- Your goal: The answer should hold only the lines from the one containing "(294.60 s to 295.60 s)" through the one containing "[0:00.00-0:01.00]" in the entries below, copied exactly, without pictures.

▬▬▬▬▬▬▬▬▬▬

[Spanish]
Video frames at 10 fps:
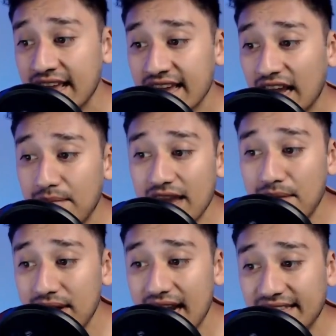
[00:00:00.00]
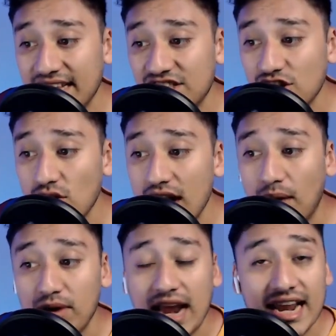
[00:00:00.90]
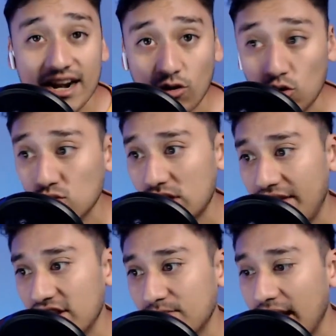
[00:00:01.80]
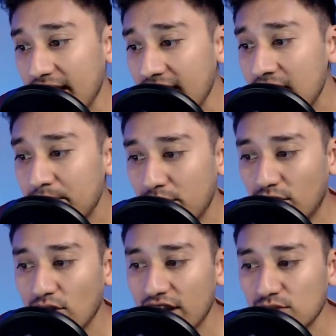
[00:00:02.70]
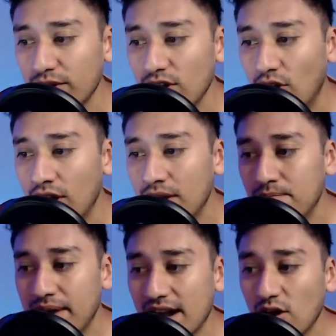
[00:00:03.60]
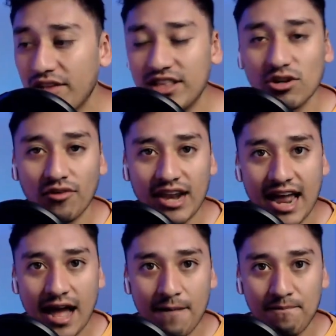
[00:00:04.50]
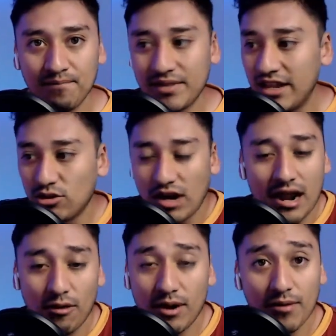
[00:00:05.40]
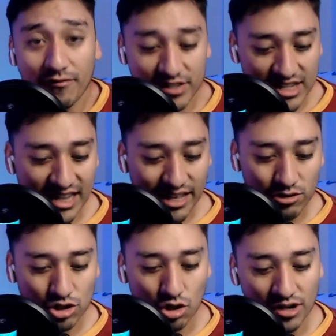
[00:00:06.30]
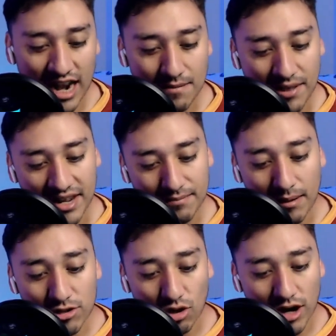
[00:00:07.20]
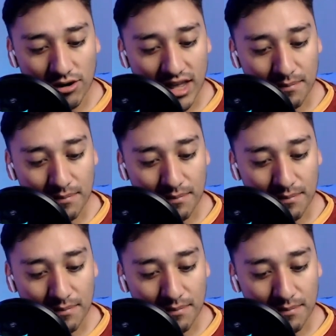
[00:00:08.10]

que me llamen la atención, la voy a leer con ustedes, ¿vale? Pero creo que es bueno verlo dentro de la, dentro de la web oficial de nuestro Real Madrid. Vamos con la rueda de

▬▬▬▬▬▬▬▬▬▬

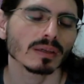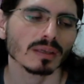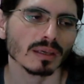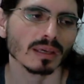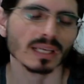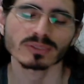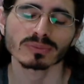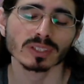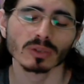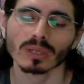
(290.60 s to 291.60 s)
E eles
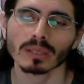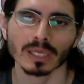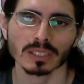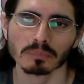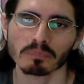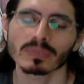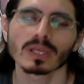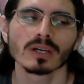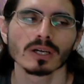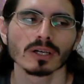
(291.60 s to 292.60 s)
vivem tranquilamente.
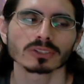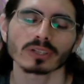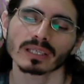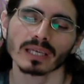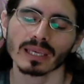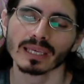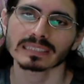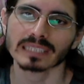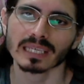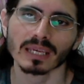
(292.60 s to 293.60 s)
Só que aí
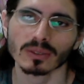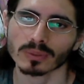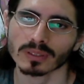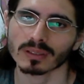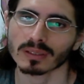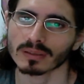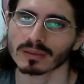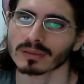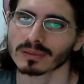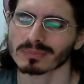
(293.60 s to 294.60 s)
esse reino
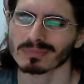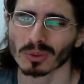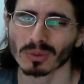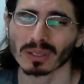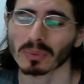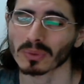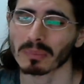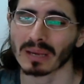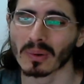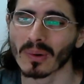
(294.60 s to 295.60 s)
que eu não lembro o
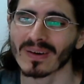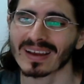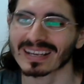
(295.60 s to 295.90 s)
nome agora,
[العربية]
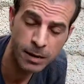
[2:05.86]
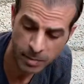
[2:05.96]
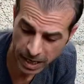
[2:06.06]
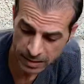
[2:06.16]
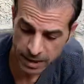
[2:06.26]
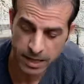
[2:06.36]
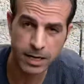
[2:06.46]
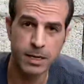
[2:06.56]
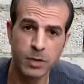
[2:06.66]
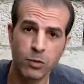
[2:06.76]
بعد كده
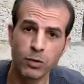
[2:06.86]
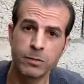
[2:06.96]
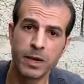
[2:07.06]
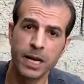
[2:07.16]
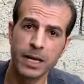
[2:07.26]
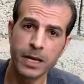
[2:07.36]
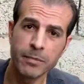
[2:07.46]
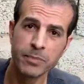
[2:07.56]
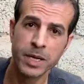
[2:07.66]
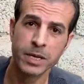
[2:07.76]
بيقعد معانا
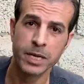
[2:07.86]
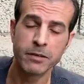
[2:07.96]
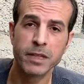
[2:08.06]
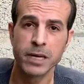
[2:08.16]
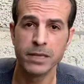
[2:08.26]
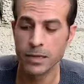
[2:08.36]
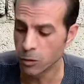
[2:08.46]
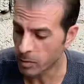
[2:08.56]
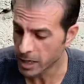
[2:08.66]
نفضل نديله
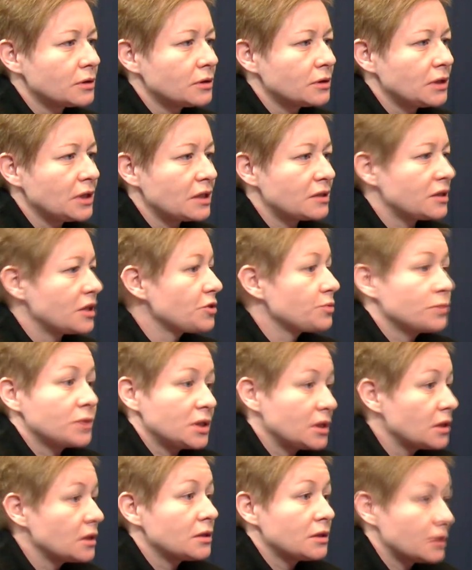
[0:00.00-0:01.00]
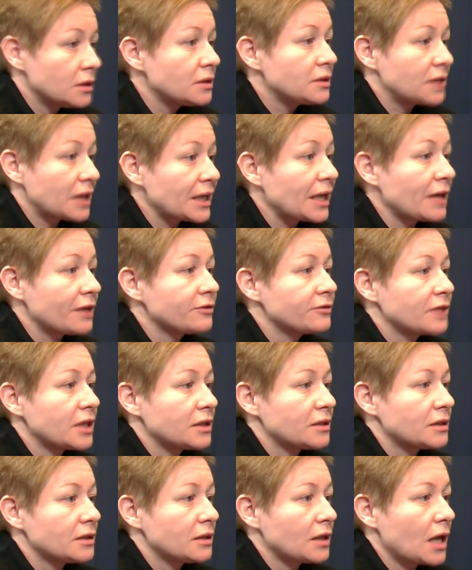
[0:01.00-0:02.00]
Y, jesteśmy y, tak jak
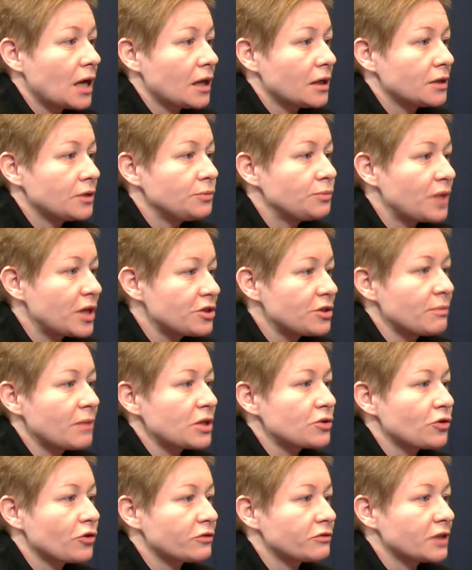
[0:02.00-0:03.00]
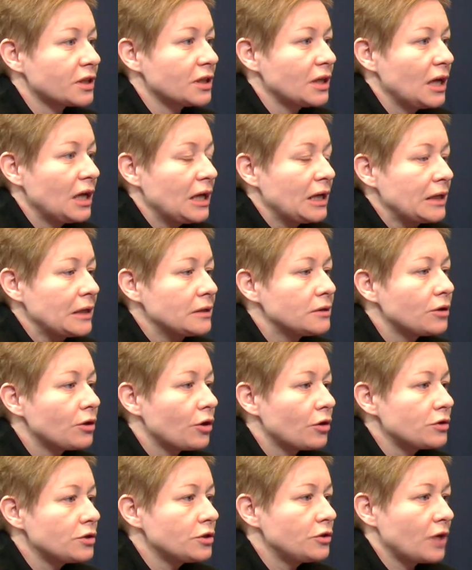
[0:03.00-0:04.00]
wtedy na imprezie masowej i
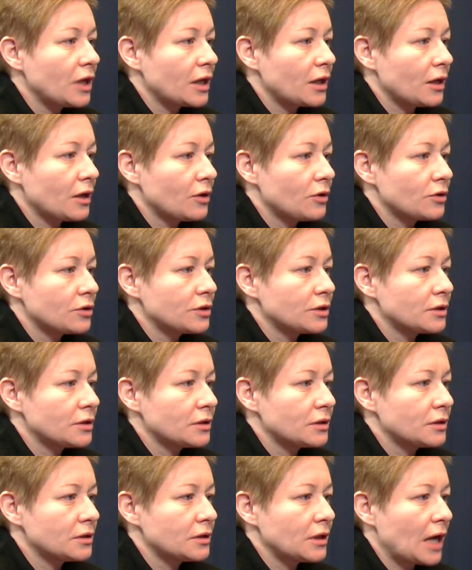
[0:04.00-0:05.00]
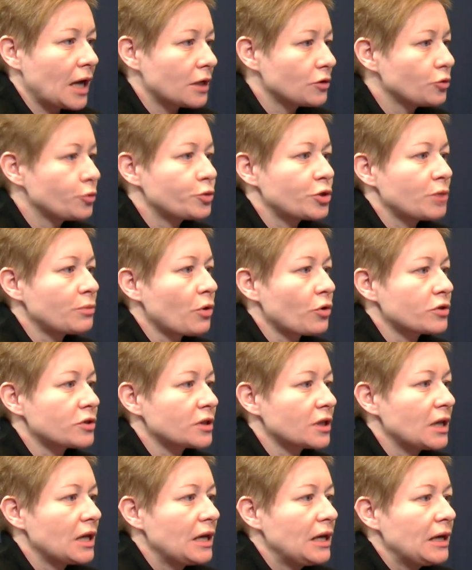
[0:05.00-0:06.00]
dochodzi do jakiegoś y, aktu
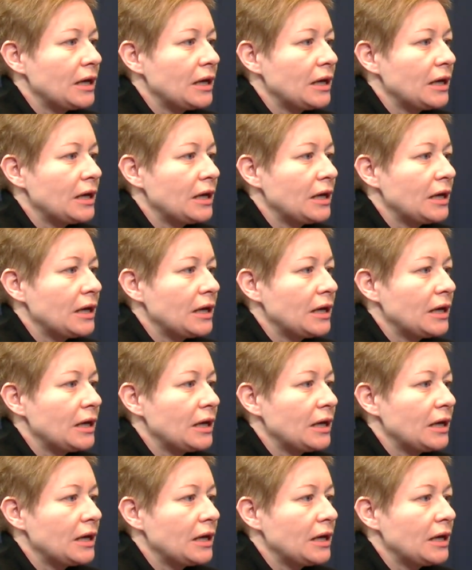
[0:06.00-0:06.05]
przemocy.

▬▬▬▬▬▬▬▬▬▬

- Answer:
(294.60 s to 295.60 s)
que eu não lembro o
(295.60 s to 295.90 s)
nome agora,
[العربية]
[2:05.86]
[2:05.96]
[2:06.06]
[2:06.16]
[2:06.26]
[2:06.36]
[2:06.46]
[2:06.56]
[2:06.66]
[2:06.76]
بعد كده
[2:06.86]
[2:06.96]
[2:07.06]
[2:07.16]
[2:07.26]
[2:07.36]
[2:07.46]
[2:07.56]
[2:07.66]
[2:07.76]
بيقعد معانا
[2:07.86]
[2:07.96]
[2:08.06]
[2:08.16]
[2:08.26]
[2:08.36]
[2:08.46]
[2:08.56]
[2:08.66]
نفضل نديله
[0:00.00-0:01.00]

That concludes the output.